With the headline-capturing success of Serial and The Jinx, it's the perfect moment for Errol Morris — whose 1988 doc The Thin Blue Line helped overturn a wrongfully convicted man's life sentence — to re-enter the true crime genre via a six-part documentary series for Netflix.
Morris, who won an Oscar for The Fog of War, let a (very) few details slip in an interview he gave in conjunction with The Thin Blue Line's Blu-ray release next week.

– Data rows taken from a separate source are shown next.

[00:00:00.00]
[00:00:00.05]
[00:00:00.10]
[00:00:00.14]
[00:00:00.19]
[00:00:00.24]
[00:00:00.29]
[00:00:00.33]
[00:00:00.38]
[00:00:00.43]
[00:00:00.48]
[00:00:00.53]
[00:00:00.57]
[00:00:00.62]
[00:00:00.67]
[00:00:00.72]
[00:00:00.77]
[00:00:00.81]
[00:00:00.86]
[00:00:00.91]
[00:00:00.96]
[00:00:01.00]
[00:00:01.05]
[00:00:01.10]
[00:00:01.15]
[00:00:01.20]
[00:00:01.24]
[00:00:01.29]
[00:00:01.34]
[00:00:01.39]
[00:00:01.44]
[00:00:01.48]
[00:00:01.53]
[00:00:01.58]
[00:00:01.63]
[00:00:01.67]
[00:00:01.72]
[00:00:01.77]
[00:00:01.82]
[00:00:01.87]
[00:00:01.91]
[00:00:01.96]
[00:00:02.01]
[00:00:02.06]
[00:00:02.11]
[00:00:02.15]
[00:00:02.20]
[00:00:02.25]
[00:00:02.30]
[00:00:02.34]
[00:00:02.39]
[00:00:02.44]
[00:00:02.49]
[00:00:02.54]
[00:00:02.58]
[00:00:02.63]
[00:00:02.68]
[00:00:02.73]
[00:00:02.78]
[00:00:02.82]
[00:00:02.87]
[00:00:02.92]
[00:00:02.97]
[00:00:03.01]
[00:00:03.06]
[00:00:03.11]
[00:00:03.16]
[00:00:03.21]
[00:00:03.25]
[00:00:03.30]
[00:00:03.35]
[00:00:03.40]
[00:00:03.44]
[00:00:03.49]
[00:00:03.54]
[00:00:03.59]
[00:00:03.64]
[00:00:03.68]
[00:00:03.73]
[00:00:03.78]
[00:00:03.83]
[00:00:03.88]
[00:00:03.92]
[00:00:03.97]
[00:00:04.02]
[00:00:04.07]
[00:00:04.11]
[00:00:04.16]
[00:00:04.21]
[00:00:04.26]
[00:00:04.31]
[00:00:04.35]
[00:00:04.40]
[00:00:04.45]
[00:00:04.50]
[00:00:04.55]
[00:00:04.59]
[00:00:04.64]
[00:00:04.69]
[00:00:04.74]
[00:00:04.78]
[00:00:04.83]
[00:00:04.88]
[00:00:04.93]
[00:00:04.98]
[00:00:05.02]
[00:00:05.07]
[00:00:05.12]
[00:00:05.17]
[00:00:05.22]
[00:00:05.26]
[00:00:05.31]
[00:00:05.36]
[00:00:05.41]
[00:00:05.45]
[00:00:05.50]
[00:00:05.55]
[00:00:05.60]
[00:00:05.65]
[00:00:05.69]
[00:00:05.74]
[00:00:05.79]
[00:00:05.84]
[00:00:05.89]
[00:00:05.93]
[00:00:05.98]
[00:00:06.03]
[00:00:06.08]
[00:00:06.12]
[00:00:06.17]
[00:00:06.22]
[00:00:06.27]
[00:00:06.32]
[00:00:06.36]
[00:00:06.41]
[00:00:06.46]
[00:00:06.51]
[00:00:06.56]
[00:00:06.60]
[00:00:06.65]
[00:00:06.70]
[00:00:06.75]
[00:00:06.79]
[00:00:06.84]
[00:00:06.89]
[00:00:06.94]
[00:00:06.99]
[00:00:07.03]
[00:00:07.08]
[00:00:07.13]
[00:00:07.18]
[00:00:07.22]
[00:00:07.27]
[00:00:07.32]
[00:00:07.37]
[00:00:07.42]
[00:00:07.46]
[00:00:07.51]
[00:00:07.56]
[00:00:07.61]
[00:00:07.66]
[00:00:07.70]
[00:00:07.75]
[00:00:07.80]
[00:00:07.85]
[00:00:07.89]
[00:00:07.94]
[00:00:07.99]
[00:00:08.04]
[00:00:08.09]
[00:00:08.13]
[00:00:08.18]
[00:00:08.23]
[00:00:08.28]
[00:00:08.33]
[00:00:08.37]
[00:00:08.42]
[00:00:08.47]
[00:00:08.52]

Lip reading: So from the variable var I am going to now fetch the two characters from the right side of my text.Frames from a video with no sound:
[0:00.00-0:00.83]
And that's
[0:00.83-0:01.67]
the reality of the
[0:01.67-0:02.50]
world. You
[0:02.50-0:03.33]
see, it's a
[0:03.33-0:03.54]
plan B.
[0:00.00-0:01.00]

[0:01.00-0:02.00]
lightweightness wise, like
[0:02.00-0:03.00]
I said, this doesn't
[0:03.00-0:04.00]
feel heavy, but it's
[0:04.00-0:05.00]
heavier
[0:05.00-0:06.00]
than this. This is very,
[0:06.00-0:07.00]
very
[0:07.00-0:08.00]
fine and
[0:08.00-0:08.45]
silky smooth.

Speaking with Business Insider, he pointed out that he's never really left true crime behind, with projects like 2010 doc Tabloid and 2012 book A Wilderness of Error. (The latter is about convicted murderer Jeffrey MacDonald, and takes a different approach to the case than the seminal true-crime book written about it, Fatal Vision.)
Alas, he was rather vague about the particulars of his Netflix series:
When asked if the current six-part Netflix series he's making was [true crime] he replied, "That, yes, has an element of true crime in it. Yes indeed it does."
He would not go into detail about the series, only to say that an announcement was forthcoming.
We'll be waiting to hear more on that!
Post-Netflix, Morris' next project will be Holland, Michigan, his first narrative film since 1991's The Dark Wind. It's been in the works for awhile; in this 2013 article it's described as "a suburban thriller laced with black humor."